Just for clarification,
macros are just pre-defined strings or any supported format that you can send over the serial. So instead of repeat writing a sting, you create a macro button that corresponds to that string and when you press the button the string is sent.
Bellow there’s a screenshot with two macro plugin enabled. Each macro plugin supports up to 16 macros. There’s no really a reason for that limit other than is usually enough for most cases.
The IP proxy plugin is an interesting one. It’s simple. You can just proxy in both directions data from the RS232 port to a TCP client or a remote UDP port. So cutecom becomes a TCP server that listens to a user-defined port and is also able to bind a user-defined UDP port and send to a specific uses-defined UDP port. These two things can be activated at the same time, so it’s not either one of the other. This plugin is also an object, so you can create as many as you like. Finally, the main window plugin interface has indicators that show the plugin enable state and the TX/RX traffic. This is a screenshot of this plugin enabled.

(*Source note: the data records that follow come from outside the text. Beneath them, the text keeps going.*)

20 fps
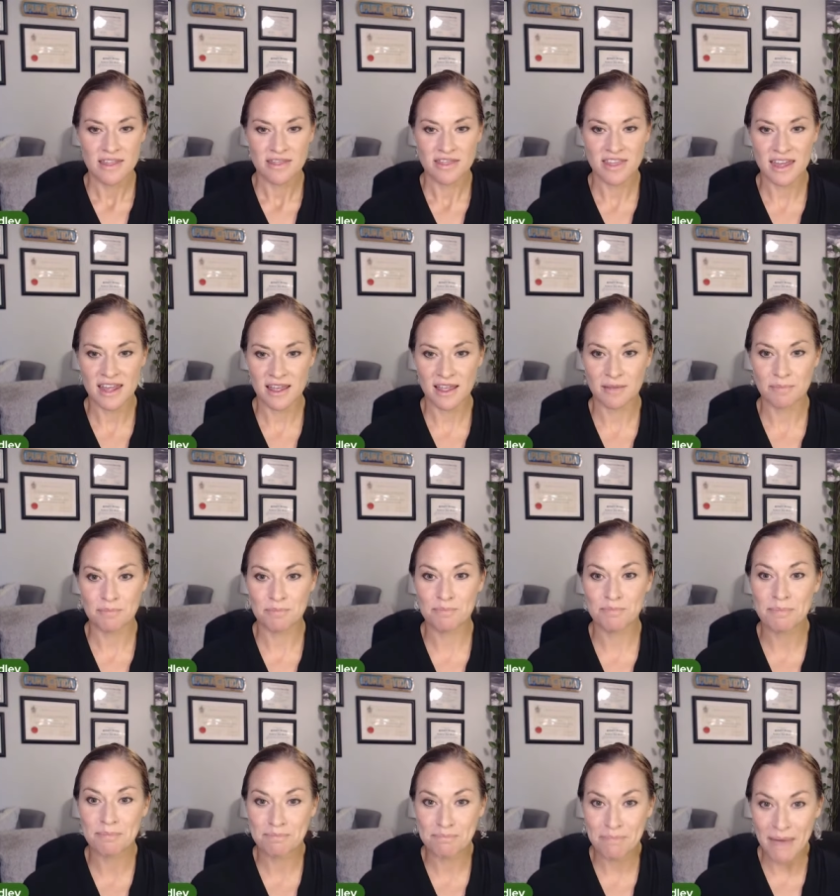the
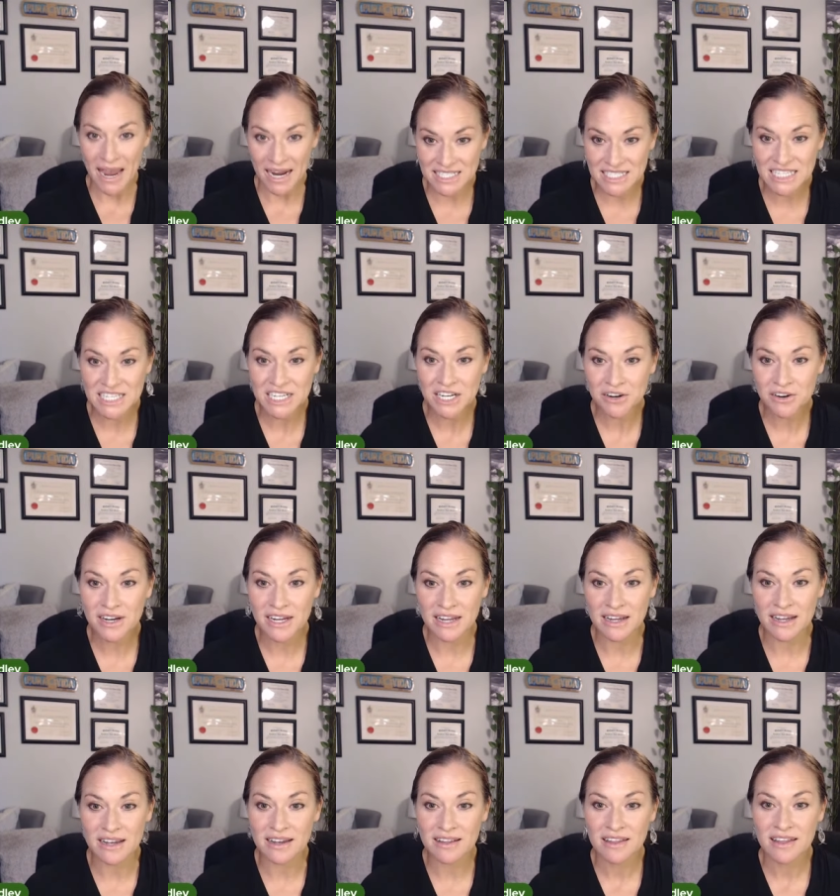
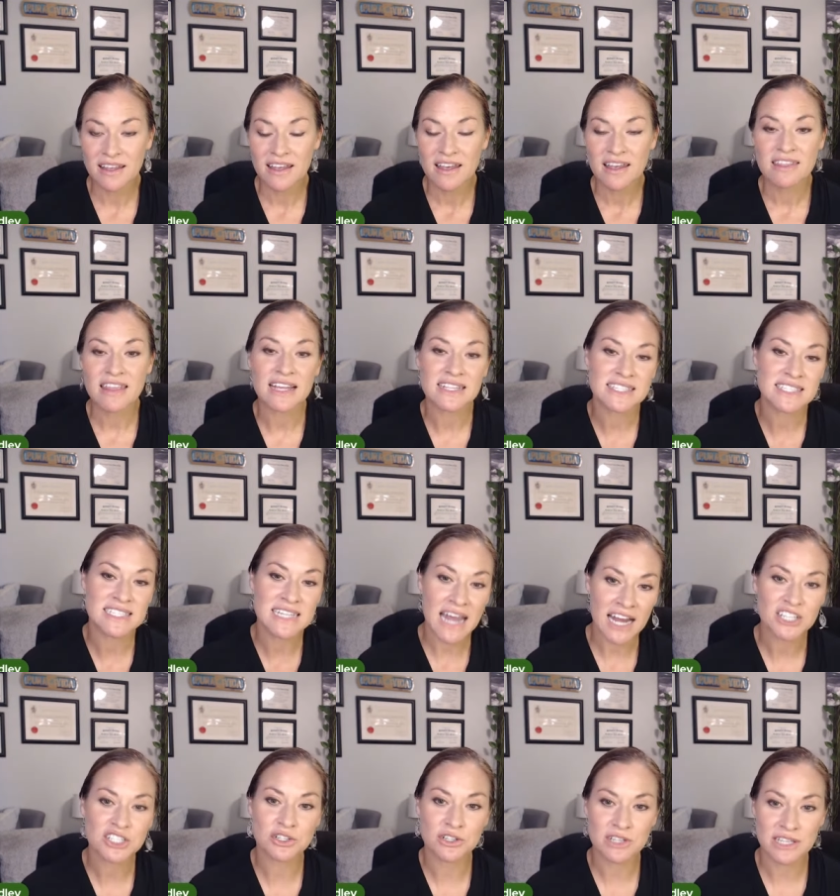bacteria that's
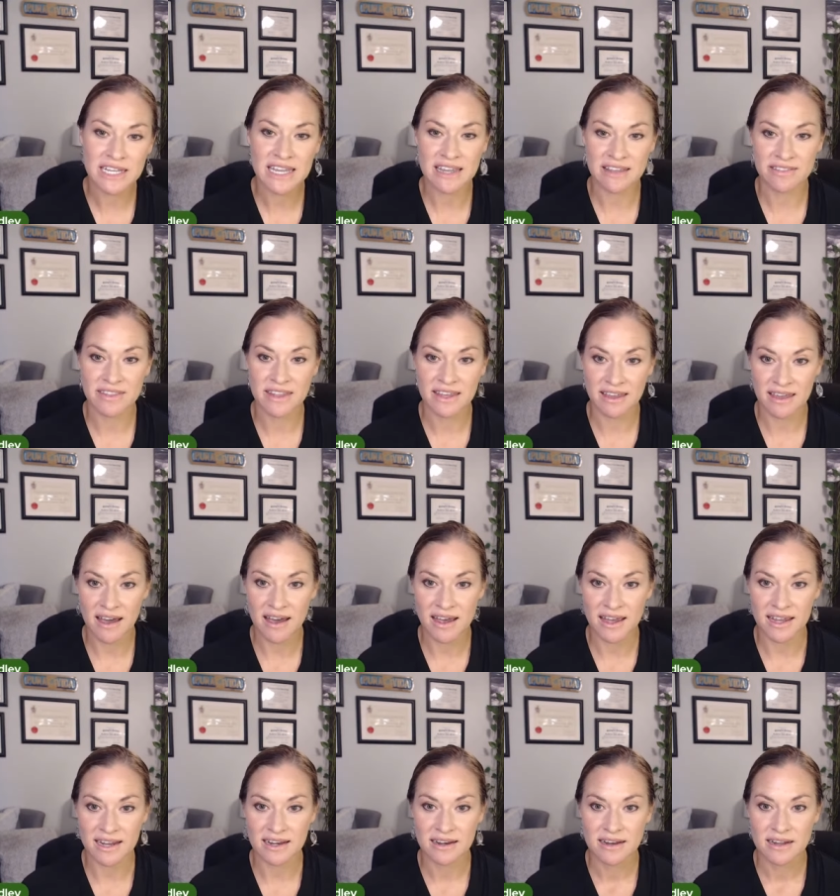naturally in the
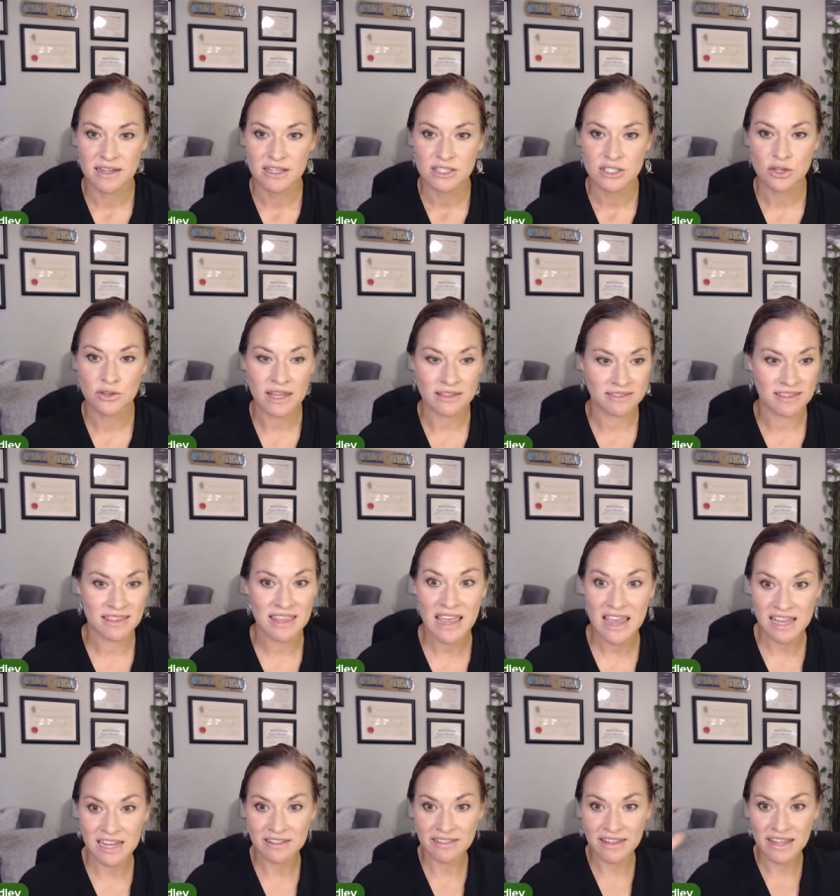gut so that they
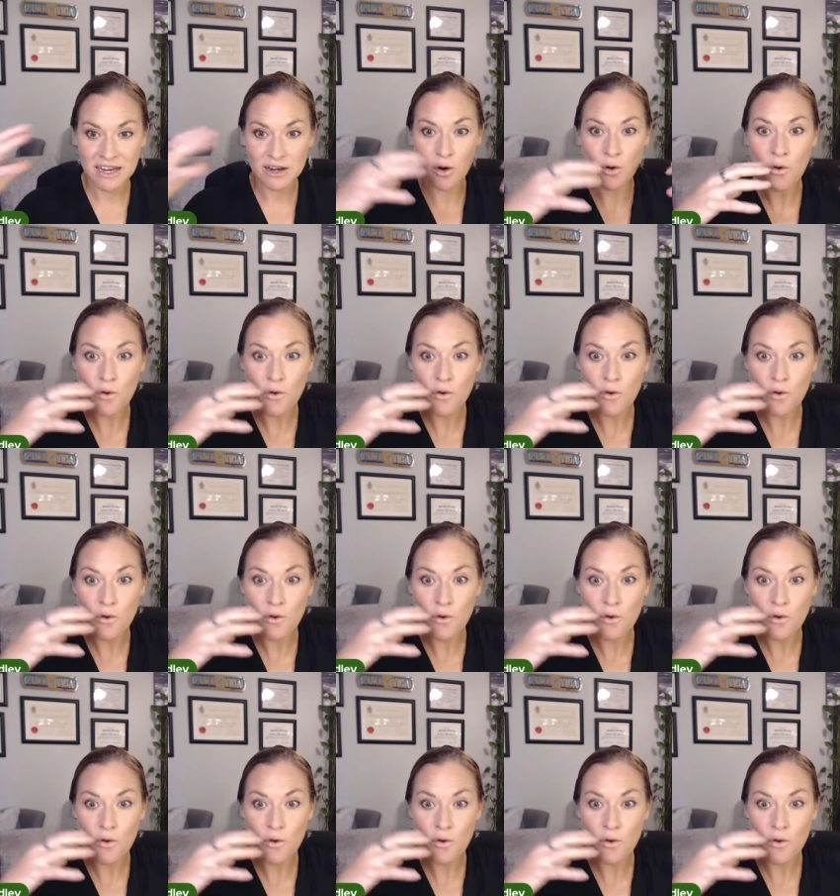can then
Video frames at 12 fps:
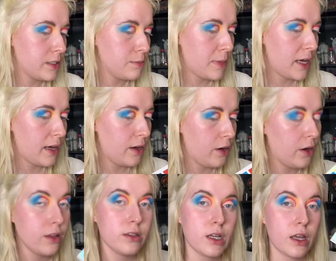Pat
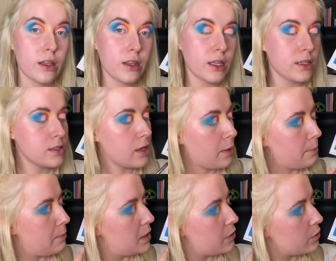on this
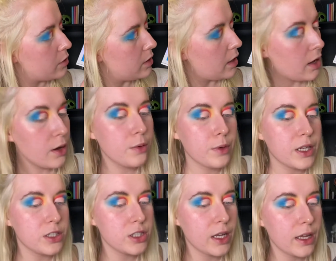middle colour,
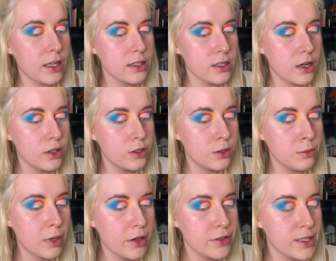which is
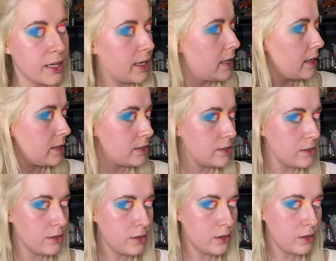Dumbo's Ears,
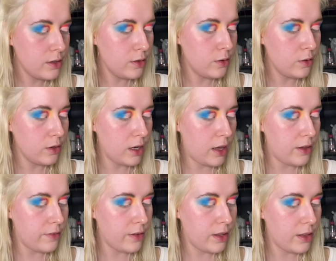all
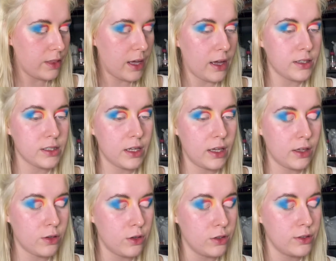over that cut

The byte counter plugin just counts Tx and Rx bytes. If you press the
[?]button you get a help on how to use it, but it’s pretty simple. It counts Tx/Rx bytes forever. At some point if you want to save the number of the bytes you press the [M] button and the number of the current Tx bytes will be saved in MTx and the number of Rx to MRx. At any point you can press the [C] button to clear the current byte number and the [CM] to clear the memory bytes number. If you wondering why this is helpful, then I can only say that it was helpful to me some times that I needed to know and compare RS232 transactions and verify that there are no bytes lost. This is a screenshot of this plugin.